The group, which consists of experts in health care, community advocacy, government, business and public health, is tasked with identifying ways in which data are collected, shared and used, as well as opportunities for collaboration among both public- and private-sector organizations.
Ponce is an expert on immigrant and global health, survey-based research, social determinants of health and health disparities. She is the principal investigator of the California Health Interview Survey, the nation’s largest state health survey, which has been recognized as a national model for data collection on race/ethnicity, sexual orientation and gender identity, and immigrant health.

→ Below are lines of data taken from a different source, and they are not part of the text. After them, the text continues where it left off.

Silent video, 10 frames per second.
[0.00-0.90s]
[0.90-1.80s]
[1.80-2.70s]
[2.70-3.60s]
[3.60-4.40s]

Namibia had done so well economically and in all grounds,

“The COVID-19 pandemic continues to expose the striking disparities that exist within our health care system, with issues such as differential access to testing, vaccinations and treatment, and outside of the system with issues such as getting resources related to food and housing support,” Ponce said. “Modernizing or re-imagining how our public health data infrastructure works is absolutely vital in improving health equity, and I’m grateful to be able to join a team that tackles this issue head-on.”
The center has been conducting extensive work on COVID-19 data tracking since the onset of the pandemic. Throughout 2020, the center created several tools to track COVID-19 and various risk factors, such as chronic diseases and underlying conditions, in addition to looking at factors such as insurance status and food insecurity. The aim was to shed light on factors related to case and mortality rates, which California decision-makers could use when making health and economic support policies. In addition, a series of COVID-19 questions on topics such as treatment and vaccine acceptability, personal and financial impacts of the pandemic, and more across a range of demographic and socioeconomic factors were added to the 2020 California Health Interview Survey and, for the first time in history, preliminary estimates were released more than a year before release.

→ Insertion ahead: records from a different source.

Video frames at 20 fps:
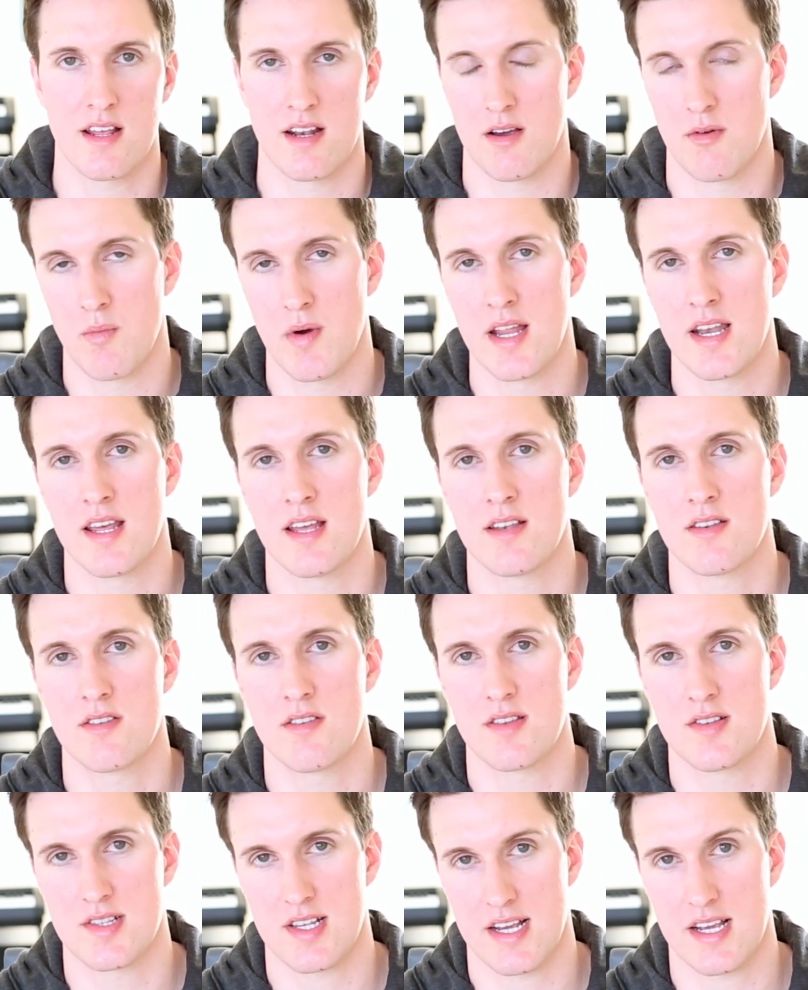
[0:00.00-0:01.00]
and I went
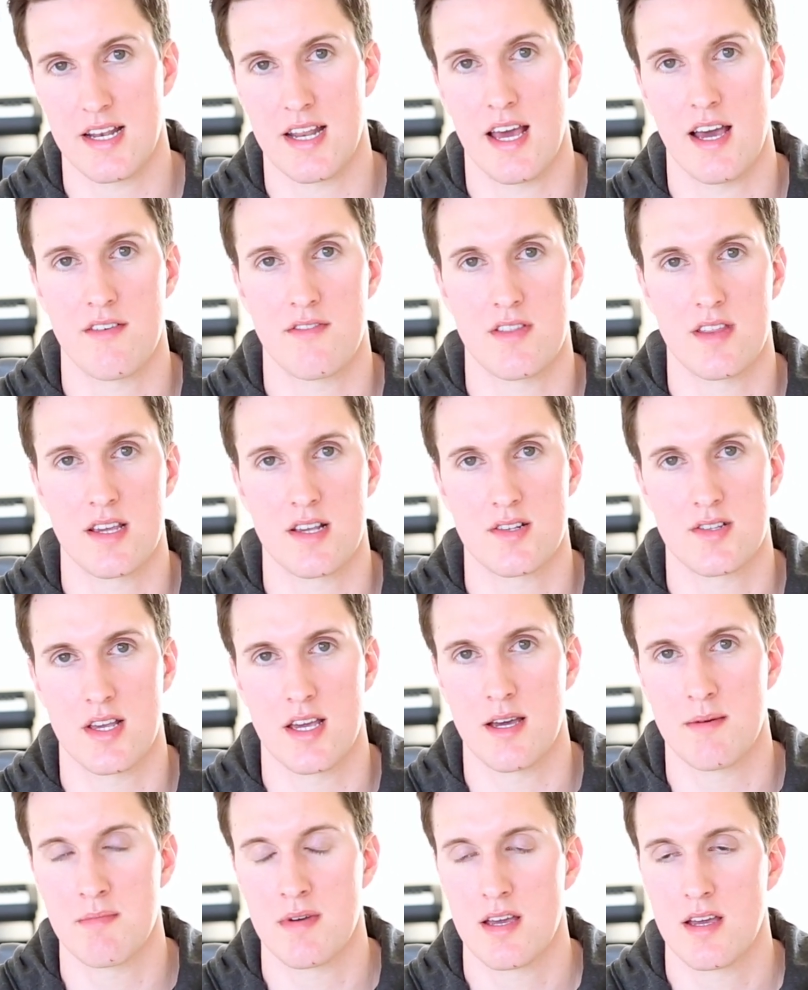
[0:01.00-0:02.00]
into the second half of the
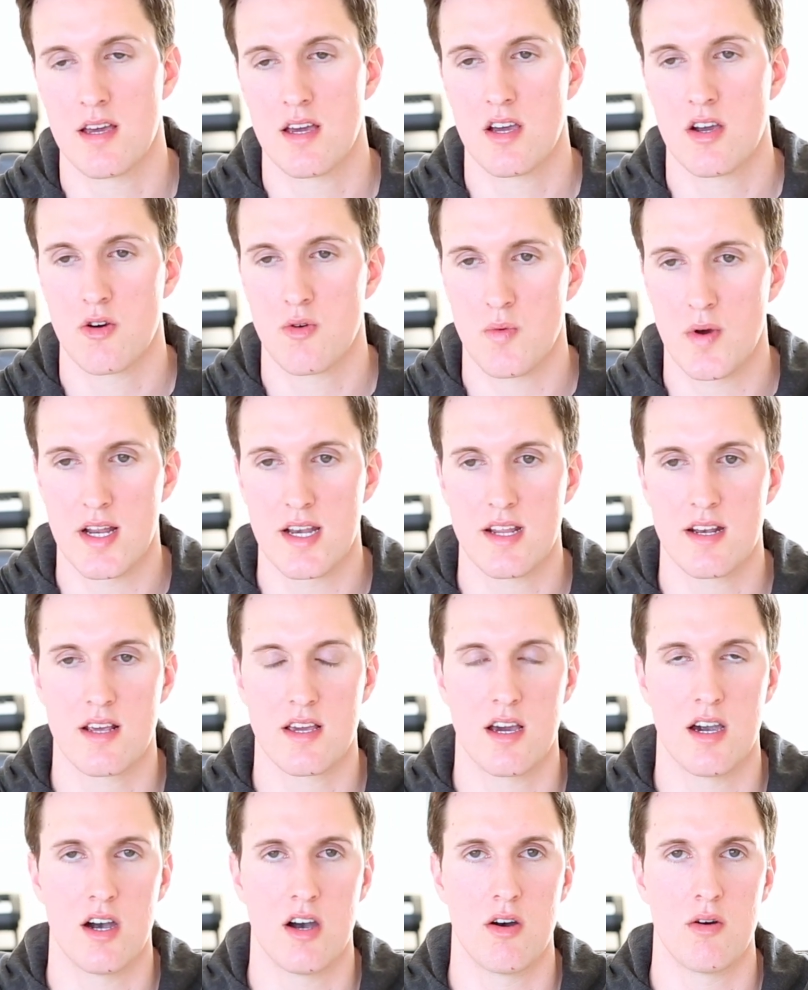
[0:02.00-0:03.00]
exam ready to
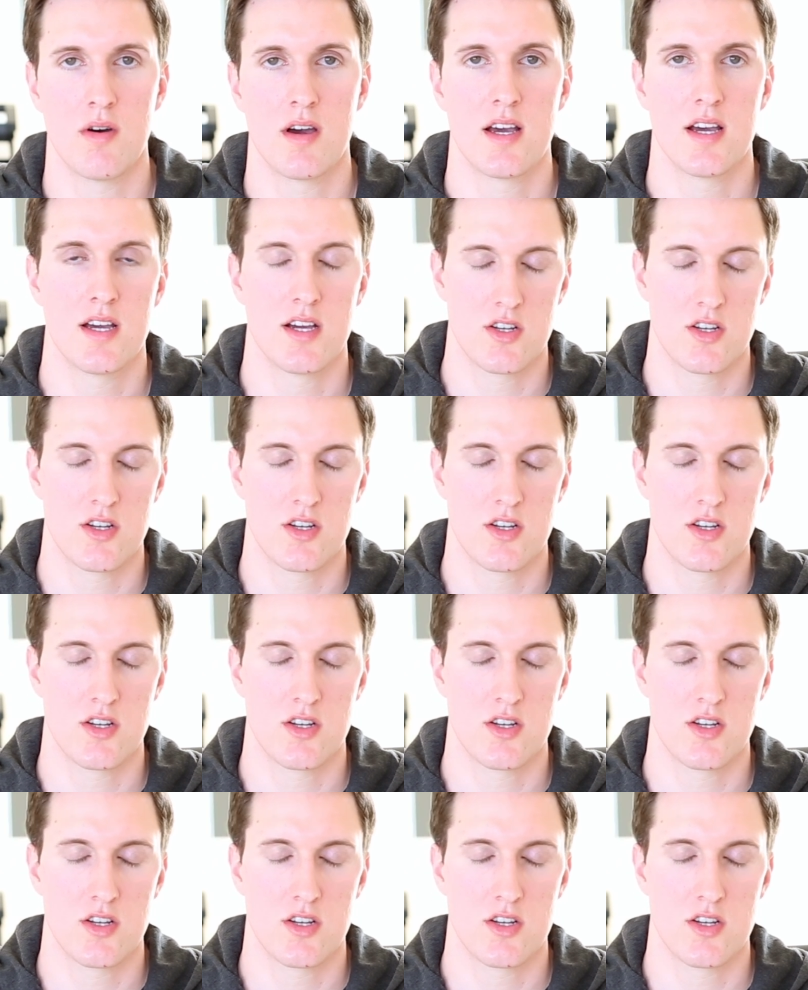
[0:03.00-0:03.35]
go,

Data disaggregation, one of the commission’s objectives, has been a large focus of the center’s data team, including the Native Hawaiian and Pacific Islander Data Policy Lab, housed in the center. By bringing hidden data to light, the center helps answer questions about who is being impacted by the pandemic, what resources are needed and where to deliver support.
The nation’s largest philanthropy focused solely on health, the Robert Wood Johnson Foundation has a history of supporting the center’s data projects and research, including the NHPI Data Policy Lab; the National Network of Health Surveys’ Addressing Health Equity Through Data Disaggregation workshop series, which is providing technical assistance workshops to increase population representation in health data sources; and a study on how California counties responded to COVID-19 under the Whole Person Care Medicaid Pilot Program.
The National Commission to Transform Public Health Data Systems will use a multipronged approach to explore issues and opportunities for new data sources and measures, data collection on at-risk communities, communicating data to the public, community participation in informing how data systems are formed, and the ability for data to be shared across various systems.
The foundation has challenged the commission to identify improvements in data systems that will better address social determinants and structural factors, which would result in equitable health outcomes. The commission, which expects to release recommendations in fall 2021, includes some of the nation’s leading experts from organizations such as the National Collaborative on Health Equity; National Academies of Sciences, Engineering, and Medicine; Google; and the Centers for Disease Control and Prevention.